RIOTSOUND.COM: As far as showcasing the actual artform of DJing and its various components, how do you go about that on King Of The Decks? What is the format? Is it blended? Are there cuts and scratches? Are there specific songs that showcase DJing skills? You got DJ Q.Bert and DJ Spinbad on the album – so how’s that whole side of things represented?

DJ REVOLUTION: Well, basically, exactly how you said. There’s a few songs on there [dedicated to DJing skills] – and it all has to be represented through concepts and themes. Picture it like this; if you have a kid who is sick and you gotta give him some medicine and the kid knows that the medicine might taste like shit because it looks like it came out of a medicine bottle and it’s something that they’ve never tasted before but you got to make them fucking eat it, what do you do? You fucking chop it up and you put it in some ice cream and you don’t tell them that you’re feeding them the medicine. That’s the only way they’re going to get it. So that’s what I have to do, I have to make it look like it’s something that it isn’t. I gotta put in a concept, I gotta put it behind a real straight Hip-Hop beat and I gotta make it entertaining for the average Hip-Hop fan.

The DJs and the people who are into DJ culture, they’re going to get it immediately, there will be no question about it; they’re going to love it. But that’s not my goal here because I made a Hip-Hop album so to represent [the DJ] side of the culture I have put it in themes. [DJ] Q.Bert is a fucking scratch alien, there’s no two ways to look at it; he’s an alien. So I made a song [with him] called “Invaders from the Planet Sqratch” and made the whole theme about that; and it’s really just about straight incredible scratch styles. Drum scratching, really intricate scratch patterns – the construction of it is just a really simple beat with scratching but I made it into a theme, so that’s where I’m able to showcase the scratching as part of a really intelligent concept.

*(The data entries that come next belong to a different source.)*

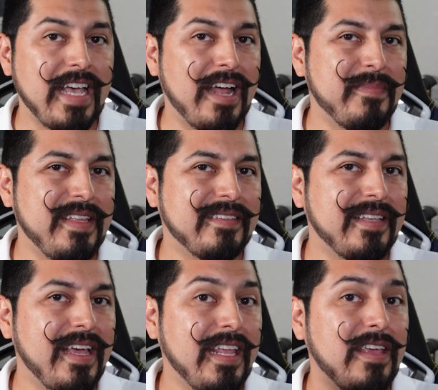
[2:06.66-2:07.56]
That being
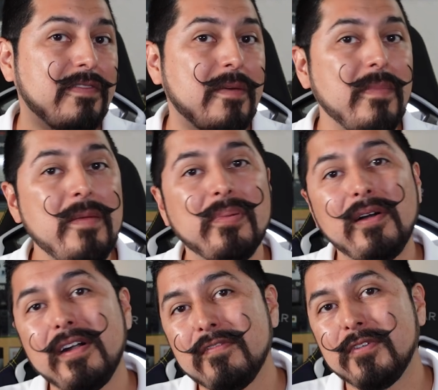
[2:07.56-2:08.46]
said, if the main
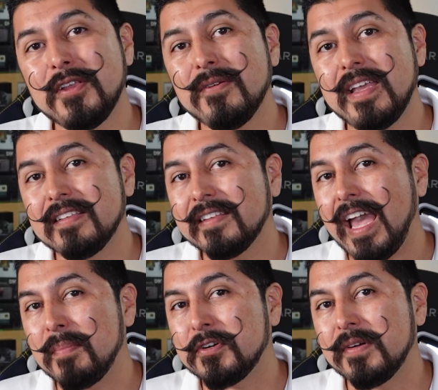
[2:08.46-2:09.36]
priority for you is
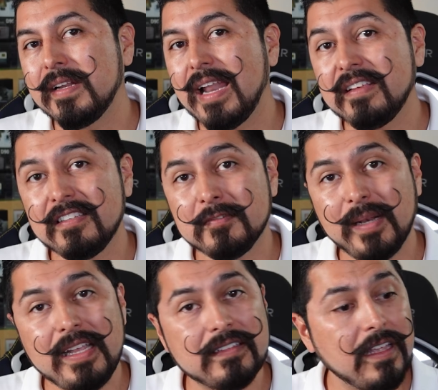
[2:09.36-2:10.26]
capturing license
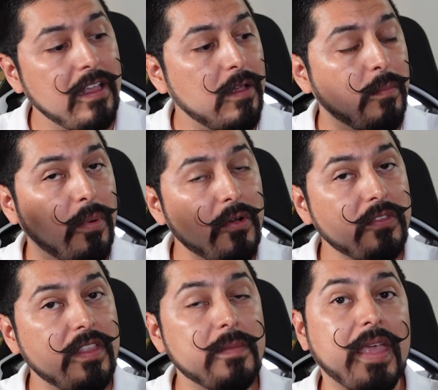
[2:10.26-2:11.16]
plates,
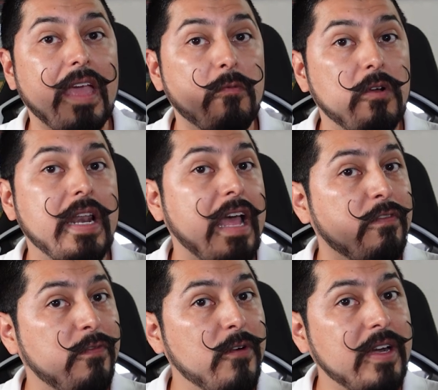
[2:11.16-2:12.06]
both of them can run at
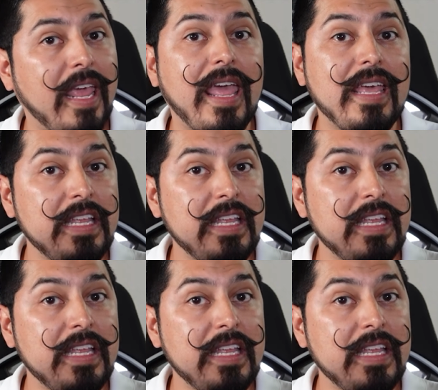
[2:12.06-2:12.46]
4K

The shit with Spinbad is about the battle aspect of DJing and the wordplay that we are known for, like putting together scratch sentences from different artists’ phrases; making a sentence out of other people’s words, that’s what DJ wordplay is. So I wanted to showcase that aspect by getting the only other person in the world that can hang with me on that level and have us go at each other’s jugulars for five minutes. But again, I had to set it up. I got Sway and Tech doing like the pre-fight interviews and a whole press conference shit, I really had to make it entertaining. Otherwise, to the average cat, they’re going to hear all that scratching and get turned off. You can’t just beat them over the head and I think that’s why in the past a lot of DJ albums have failed, because they give it to them in the raw. They give it to them and expect people to understand and be ready for it. The climate isn’t like that anymore, it’s not the mid ‘90’s, it’s not the late ‘80’s. The DJ isn’t part of that and therefore the public isn’t ready to hear all that scratching right off the top.

“Collectively, me, Sway and Tech have more
juice and respect and power than basically almost
everybody in that building combined, because we’ve
been doing this for so long; it’s like we’re [the station’s]
‘respect card’. Once you throw away the respect card,
you’re throwing away a big card in your hand”

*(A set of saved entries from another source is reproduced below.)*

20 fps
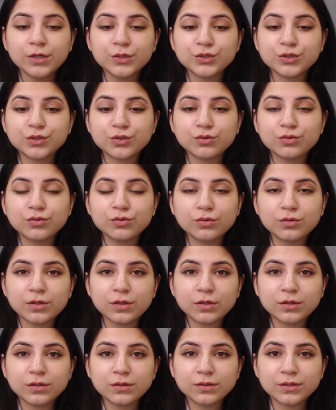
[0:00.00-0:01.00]

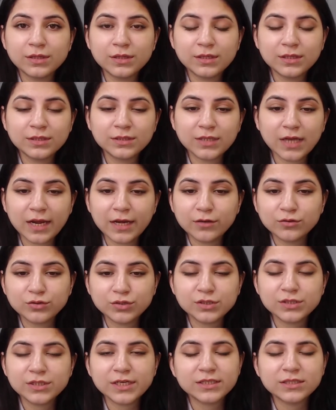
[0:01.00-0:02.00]
So the
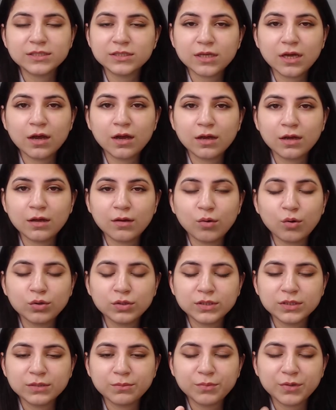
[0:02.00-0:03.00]
dilution tests are,
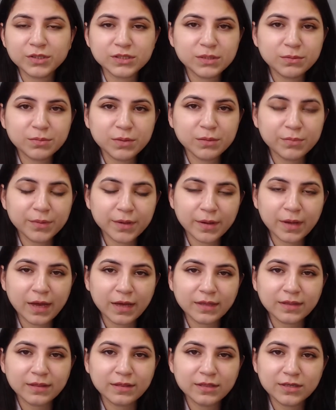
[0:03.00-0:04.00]
or the principle
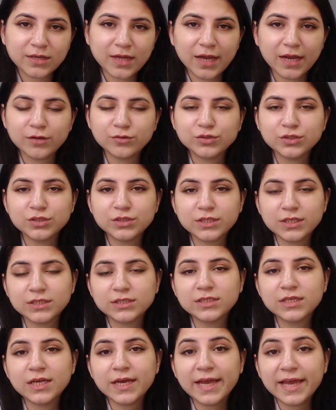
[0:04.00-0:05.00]
behind the dilution
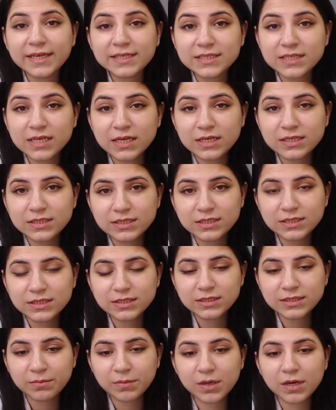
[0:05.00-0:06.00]
test is
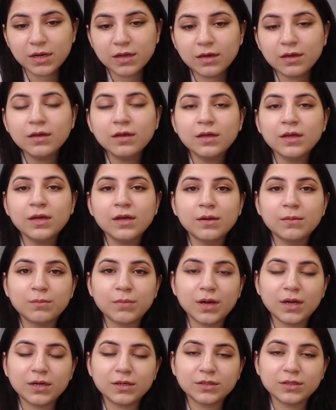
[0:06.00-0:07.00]
similar,
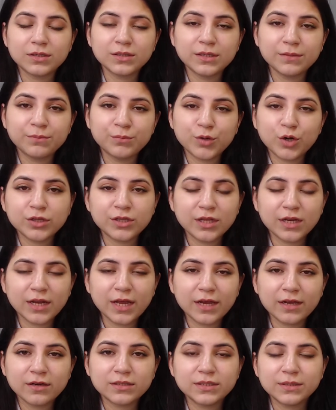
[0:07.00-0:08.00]
but the broth and
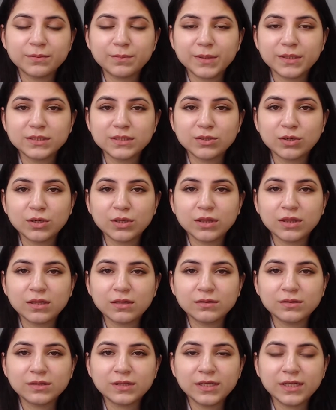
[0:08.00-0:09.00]
agar depends
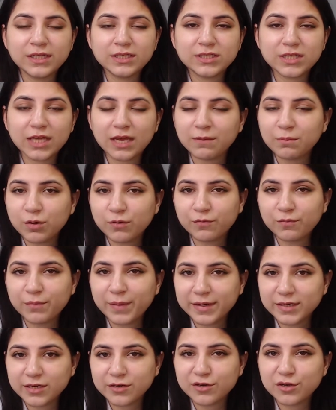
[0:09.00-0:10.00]
on the type of
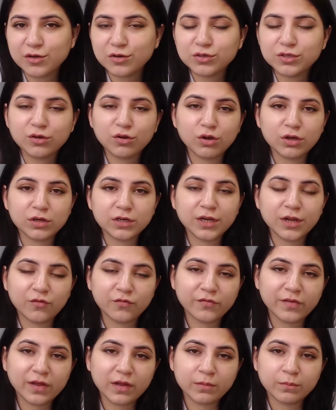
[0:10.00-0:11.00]
bacteria or the colony
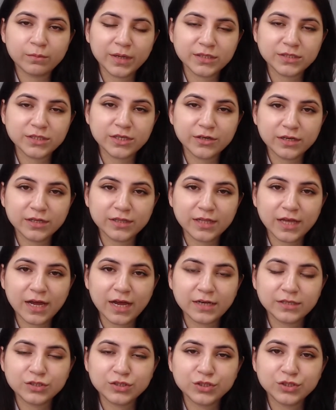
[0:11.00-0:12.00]
of bacteria
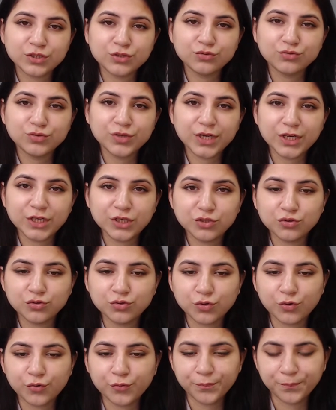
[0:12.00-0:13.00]
that you need to
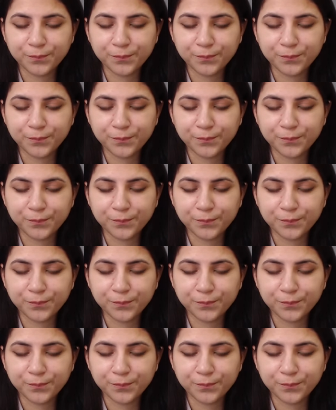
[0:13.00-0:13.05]
grow.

RIOTSOUND.COM: You’ve been doing The Wake Up Show with Sway and Tech for nearly a decade. Obviously The Wake Up Show is a huge institution within Hip-Hop; what do you feel is the role the show has played over the years?

DJ REVOLUTION: [The role of the show] has definitely changed. When I first started it was beginning to make its way into the history books. And after five years into it, it was solidified, like you said, into a institution. Everybody knew what the show was, they knew who the players were, they knew who was coming up there. At one point it was probably the most listened to Hip-Hop show on the planet, and that was probably about five years ago. But in that five years [since], think about all the other changes that have gone on in the industry. Money wise, record label wise, radio wise, TV wise; when you see how roles have changed in the industry, how, for example, the role of MTV has changed, how BET has changed. When you look at all that you’ll understand that radio has changed as well.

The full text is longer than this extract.